Raiden est introduit dans MGS2 comme une réplique du joueur moderne. Placé dans une simulation inspirée de Shadow Moses, il est manipulé, surveillé, et utilisé comme cobaye par les Patriotes. Il se croit libre, mais chaque geste est calculé. Ce n’est pas un soldat, c’est un programme.
Mais Raiden cache un passé sanglant. Ancien enfant soldat dans les guerres civiles d’Afrique, surnommé Jack the Ripper, il a été transformé, lavé, puis réinséré par la NSA. Il devient l’arme qu’on lui demande d’être, jusqu’à ce qu’il casse le miroir. Dans MGS4, il réapparaît en cyborg, sacrifiant son corps pour rester en guerre.

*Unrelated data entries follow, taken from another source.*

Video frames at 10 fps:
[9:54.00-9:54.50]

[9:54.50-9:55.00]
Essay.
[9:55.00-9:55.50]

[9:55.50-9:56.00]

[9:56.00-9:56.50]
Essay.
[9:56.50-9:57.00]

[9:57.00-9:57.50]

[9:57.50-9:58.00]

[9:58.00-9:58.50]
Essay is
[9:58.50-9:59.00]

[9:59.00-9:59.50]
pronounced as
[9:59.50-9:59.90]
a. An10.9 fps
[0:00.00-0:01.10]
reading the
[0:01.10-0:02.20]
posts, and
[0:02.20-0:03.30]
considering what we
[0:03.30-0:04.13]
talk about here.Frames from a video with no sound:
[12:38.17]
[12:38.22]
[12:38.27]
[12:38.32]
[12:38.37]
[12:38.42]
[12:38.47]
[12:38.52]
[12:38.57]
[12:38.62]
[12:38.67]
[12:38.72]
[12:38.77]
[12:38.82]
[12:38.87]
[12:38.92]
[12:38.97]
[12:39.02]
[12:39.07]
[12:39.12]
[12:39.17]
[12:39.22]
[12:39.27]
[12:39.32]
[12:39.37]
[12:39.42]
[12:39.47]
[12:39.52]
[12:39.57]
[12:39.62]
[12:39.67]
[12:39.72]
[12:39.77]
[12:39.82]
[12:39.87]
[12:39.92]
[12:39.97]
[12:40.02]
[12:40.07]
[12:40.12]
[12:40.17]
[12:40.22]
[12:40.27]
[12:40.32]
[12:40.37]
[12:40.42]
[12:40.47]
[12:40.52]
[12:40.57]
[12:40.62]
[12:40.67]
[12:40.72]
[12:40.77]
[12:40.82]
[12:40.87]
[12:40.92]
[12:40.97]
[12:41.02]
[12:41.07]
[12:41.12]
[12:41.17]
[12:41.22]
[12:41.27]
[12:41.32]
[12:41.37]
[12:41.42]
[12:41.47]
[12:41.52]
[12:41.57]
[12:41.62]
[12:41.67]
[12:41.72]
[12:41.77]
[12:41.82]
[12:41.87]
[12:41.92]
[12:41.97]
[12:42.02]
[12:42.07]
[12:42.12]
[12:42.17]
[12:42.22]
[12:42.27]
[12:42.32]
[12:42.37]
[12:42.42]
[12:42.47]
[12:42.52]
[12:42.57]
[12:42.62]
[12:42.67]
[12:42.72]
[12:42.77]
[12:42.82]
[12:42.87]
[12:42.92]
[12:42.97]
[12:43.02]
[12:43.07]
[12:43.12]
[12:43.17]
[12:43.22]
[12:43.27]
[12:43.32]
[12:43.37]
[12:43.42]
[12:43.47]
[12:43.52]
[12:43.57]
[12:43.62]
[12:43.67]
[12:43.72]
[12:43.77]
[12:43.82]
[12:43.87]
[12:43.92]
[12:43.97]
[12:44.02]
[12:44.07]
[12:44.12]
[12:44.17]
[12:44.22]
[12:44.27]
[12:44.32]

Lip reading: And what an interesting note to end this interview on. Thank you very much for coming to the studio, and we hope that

Dans Metal Gear Rising, il assume cette dualité. Il ne fuit plus le monstre. Il l’utilise pour une justice violente et sans compromis. Il tranche des ennemis comme il tranche ses chaînes, devenant plus qu’un symbole. Raiden est la déshumanisation retournée contre le système.
Dans la saga Metal Gear, Raiden n’est pas un simple second rôle. Il est l’évolution du joueur, de l’obéissance au choix, du conditionnement à la révolte. Il est ce que Snake aurait pu devenir s’il n’avait pas résisté. Et il est, dans la douleur, le seul à avoir brisé le programme.